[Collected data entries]
* * * * *
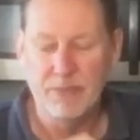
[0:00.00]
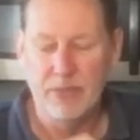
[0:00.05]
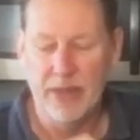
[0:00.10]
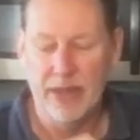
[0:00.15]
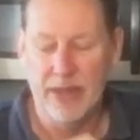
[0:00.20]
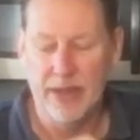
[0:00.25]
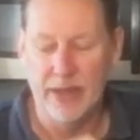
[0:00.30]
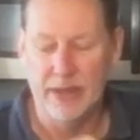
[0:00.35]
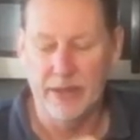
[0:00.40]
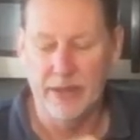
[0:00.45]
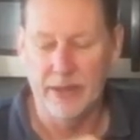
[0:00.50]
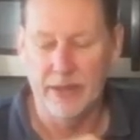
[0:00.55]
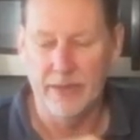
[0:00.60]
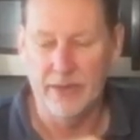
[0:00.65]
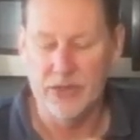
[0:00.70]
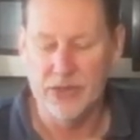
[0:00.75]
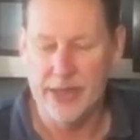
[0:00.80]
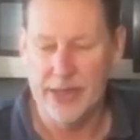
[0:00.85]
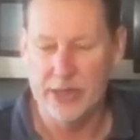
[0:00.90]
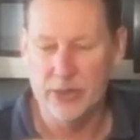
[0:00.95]
And in
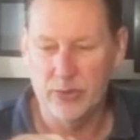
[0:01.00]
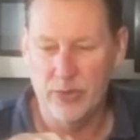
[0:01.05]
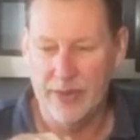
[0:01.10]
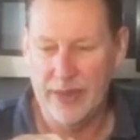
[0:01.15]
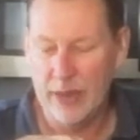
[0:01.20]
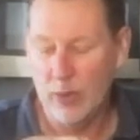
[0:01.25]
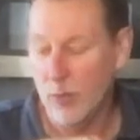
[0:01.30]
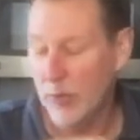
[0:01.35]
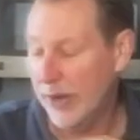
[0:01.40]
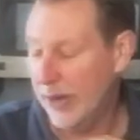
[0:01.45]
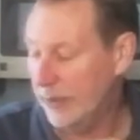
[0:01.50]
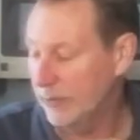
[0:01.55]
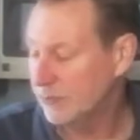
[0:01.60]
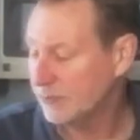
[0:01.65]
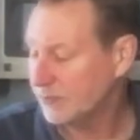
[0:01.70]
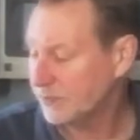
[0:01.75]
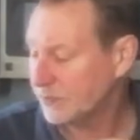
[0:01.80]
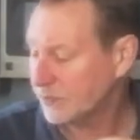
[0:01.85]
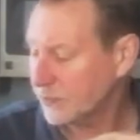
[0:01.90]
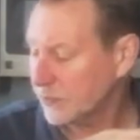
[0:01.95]
this case, with that wine,
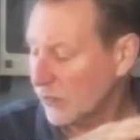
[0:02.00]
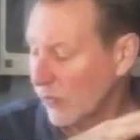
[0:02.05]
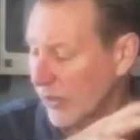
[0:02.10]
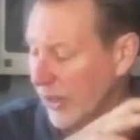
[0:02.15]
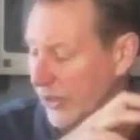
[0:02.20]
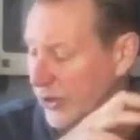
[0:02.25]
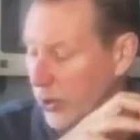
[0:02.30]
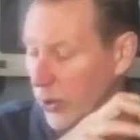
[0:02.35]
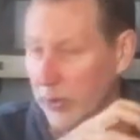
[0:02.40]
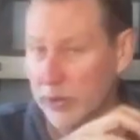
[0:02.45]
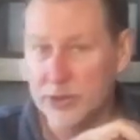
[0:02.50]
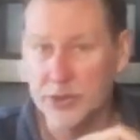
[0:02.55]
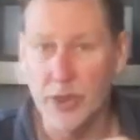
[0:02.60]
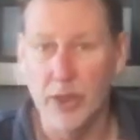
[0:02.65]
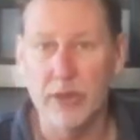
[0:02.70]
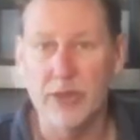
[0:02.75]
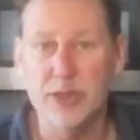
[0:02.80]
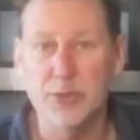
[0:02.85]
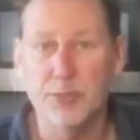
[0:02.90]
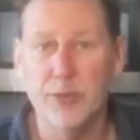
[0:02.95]
that
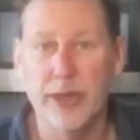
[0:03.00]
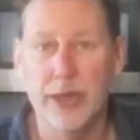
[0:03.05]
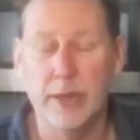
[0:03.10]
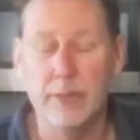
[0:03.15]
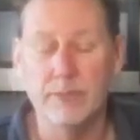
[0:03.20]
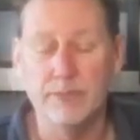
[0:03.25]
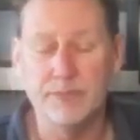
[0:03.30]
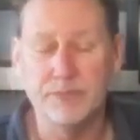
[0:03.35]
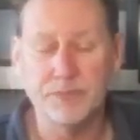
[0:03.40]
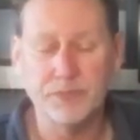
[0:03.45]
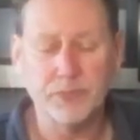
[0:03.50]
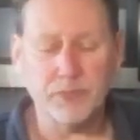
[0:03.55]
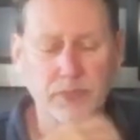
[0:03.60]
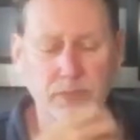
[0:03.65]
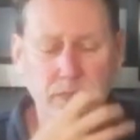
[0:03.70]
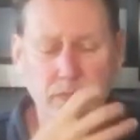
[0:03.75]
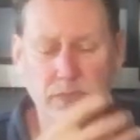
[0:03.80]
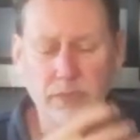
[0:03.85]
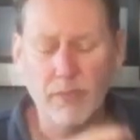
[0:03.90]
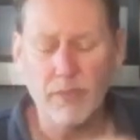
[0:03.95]
Gorgonzola spread,
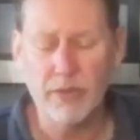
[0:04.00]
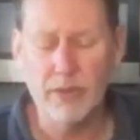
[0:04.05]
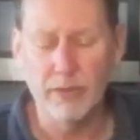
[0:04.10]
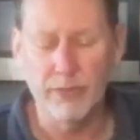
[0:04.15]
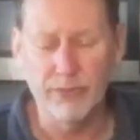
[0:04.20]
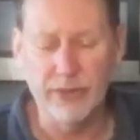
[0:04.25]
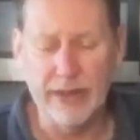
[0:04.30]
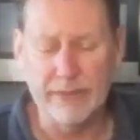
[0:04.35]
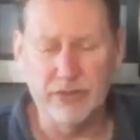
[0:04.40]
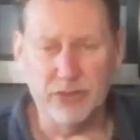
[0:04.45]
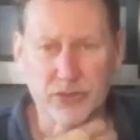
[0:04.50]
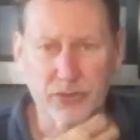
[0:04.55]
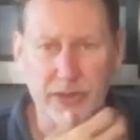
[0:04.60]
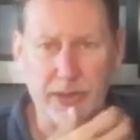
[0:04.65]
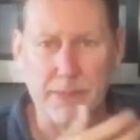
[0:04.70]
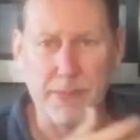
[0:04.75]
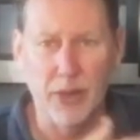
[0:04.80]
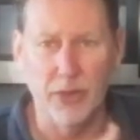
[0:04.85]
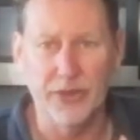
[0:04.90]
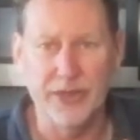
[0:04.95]
the flavors
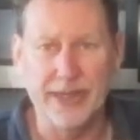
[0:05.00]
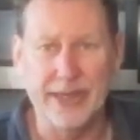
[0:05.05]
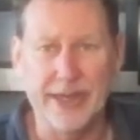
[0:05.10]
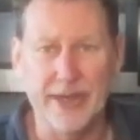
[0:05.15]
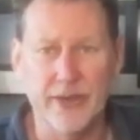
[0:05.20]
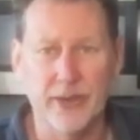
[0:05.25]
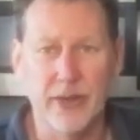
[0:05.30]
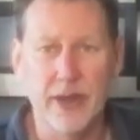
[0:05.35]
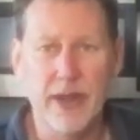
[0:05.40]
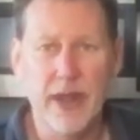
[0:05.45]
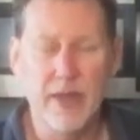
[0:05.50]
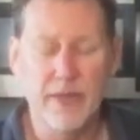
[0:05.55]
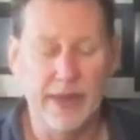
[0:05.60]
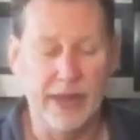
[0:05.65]
really meld together.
* * * * *
To do:
Transcribe the records above exactly, without images.

Solution below:
[0:00.00]
[0:00.05]
[0:00.10]
[0:00.15]
[0:00.20]
[0:00.25]
[0:00.30]
[0:00.35]
[0:00.40]
[0:00.45]
[0:00.50]
[0:00.55]
[0:00.60]
[0:00.65]
[0:00.70]
[0:00.75]
[0:00.80]
[0:00.85]
[0:00.90]
[0:00.95]
And in
[0:01.00]
[0:01.05]
[0:01.10]
[0:01.15]
[0:01.20]
[0:01.25]
[0:01.30]
[0:01.35]
[0:01.40]
[0:01.45]
[0:01.50]
[0:01.55]
[0:01.60]
[0:01.65]
[0:01.70]
[0:01.75]
[0:01.80]
[0:01.85]
[0:01.90]
[0:01.95]
this case, with that wine,
[0:02.00]
[0:02.05]
[0:02.10]
[0:02.15]
[0:02.20]
[0:02.25]
[0:02.30]
[0:02.35]
[0:02.40]
[0:02.45]
[0:02.50]
[0:02.55]
[0:02.60]
[0:02.65]
[0:02.70]
[0:02.75]
[0:02.80]
[0:02.85]
[0:02.90]
[0:02.95]
that
[0:03.00]
[0:03.05]
[0:03.10]
[0:03.15]
[0:03.20]
[0:03.25]
[0:03.30]
[0:03.35]
[0:03.40]
[0:03.45]
[0:03.50]
[0:03.55]
[0:03.60]
[0:03.65]
[0:03.70]
[0:03.75]
[0:03.80]
[0:03.85]
[0:03.90]
[0:03.95]
Gorgonzola spread,
[0:04.00]
[0:04.05]
[0:04.10]
[0:04.15]
[0:04.20]
[0:04.25]
[0:04.30]
[0:04.35]
[0:04.40]
[0:04.45]
[0:04.50]
[0:04.55]
[0:04.60]
[0:04.65]
[0:04.70]
[0:04.75]
[0:04.80]
[0:04.85]
[0:04.90]
[0:04.95]
the flavors
[0:05.00]
[0:05.05]
[0:05.10]
[0:05.15]
[0:05.20]
[0:05.25]
[0:05.30]
[0:05.35]
[0:05.40]
[0:05.45]
[0:05.50]
[0:05.55]
[0:05.60]
[0:05.65]
really meld together.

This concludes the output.